**What you will do**
Restate all of the data below word for word.

Stored items:

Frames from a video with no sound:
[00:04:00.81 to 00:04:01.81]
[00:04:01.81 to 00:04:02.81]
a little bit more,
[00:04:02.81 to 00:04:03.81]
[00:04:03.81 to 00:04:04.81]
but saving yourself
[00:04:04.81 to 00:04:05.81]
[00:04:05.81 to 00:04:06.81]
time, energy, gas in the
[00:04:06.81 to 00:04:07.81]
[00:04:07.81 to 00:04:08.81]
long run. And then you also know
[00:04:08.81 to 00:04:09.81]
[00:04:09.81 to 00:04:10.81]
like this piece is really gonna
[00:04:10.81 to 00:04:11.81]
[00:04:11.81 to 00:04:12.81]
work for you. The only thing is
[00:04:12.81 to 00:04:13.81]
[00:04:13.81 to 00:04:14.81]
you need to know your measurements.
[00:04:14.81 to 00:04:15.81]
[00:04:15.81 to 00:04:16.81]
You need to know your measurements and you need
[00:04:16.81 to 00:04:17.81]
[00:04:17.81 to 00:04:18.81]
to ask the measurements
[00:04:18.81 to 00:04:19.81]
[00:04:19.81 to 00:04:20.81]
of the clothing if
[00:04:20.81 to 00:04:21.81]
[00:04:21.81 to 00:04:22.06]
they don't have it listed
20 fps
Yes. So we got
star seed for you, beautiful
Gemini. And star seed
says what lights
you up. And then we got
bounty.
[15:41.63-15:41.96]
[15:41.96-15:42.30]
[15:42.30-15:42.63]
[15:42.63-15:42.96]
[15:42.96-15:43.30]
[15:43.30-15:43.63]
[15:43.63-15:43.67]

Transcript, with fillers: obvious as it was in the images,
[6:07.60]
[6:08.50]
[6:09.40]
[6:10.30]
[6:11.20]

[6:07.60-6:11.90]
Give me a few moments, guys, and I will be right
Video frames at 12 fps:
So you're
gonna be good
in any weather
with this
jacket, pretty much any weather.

**Solution**
Frames from a video with no sound:
[00:04:00.81 to 00:04:01.81]
[00:04:01.81 to 00:04:02.81]
a little bit more,
[00:04:02.81 to 00:04:03.81]
[00:04:03.81 to 00:04:04.81]
but saving yourself
[00:04:04.81 to 00:04:05.81]
[00:04:05.81 to 00:04:06.81]
time, energy, gas in the
[00:04:06.81 to 00:04:07.81]
[00:04:07.81 to 00:04:08.81]
long run. And then you also know
[00:04:08.81 to 00:04:09.81]
[00:04:09.81 to 00:04:10.81]
like this piece is really gonna
[00:04:10.81 to 00:04:11.81]
[00:04:11.81 to 00:04:12.81]
work for you. The only thing is
[00:04:12.81 to 00:04:13.81]
[00:04:13.81 to 00:04:14.81]
you need to know your measurements.
[00:04:14.81 to 00:04:15.81]
[00:04:15.81 to 00:04:16.81]
You need to know your measurements and you need
[00:04:16.81 to 00:04:17.81]
[00:04:17.81 to 00:04:18.81]
to ask the measurements
[00:04:18.81 to 00:04:19.81]
[00:04:19.81 to 00:04:20.81]
of the clothing if
[00:04:20.81 to 00:04:21.81]
[00:04:21.81 to 00:04:22.06]
they don't have it listed
20 fps
Yes. So we got
star seed for you, beautiful
Gemini. And star seed
says what lights
you up. And then we got
bounty.
[15:41.63-15:41.96]
[15:41.96-15:42.30]
[15:42.30-15:42.63]
[15:42.63-15:42.96]
[15:42.96-15:43.30]
[15:43.30-15:43.63]
[15:43.63-15:43.67]

Transcript, with fillers: obvious as it was in the images,
[6:07.60]
[6:08.50]
[6:09.40]
[6:10.30]
[6:11.20]

[6:07.60-6:11.90]
Give me a few moments, guys, and I will be right
Video frames at 12 fps:
So you're
gonna be good
in any weather
with this
jacket, pretty much any weather.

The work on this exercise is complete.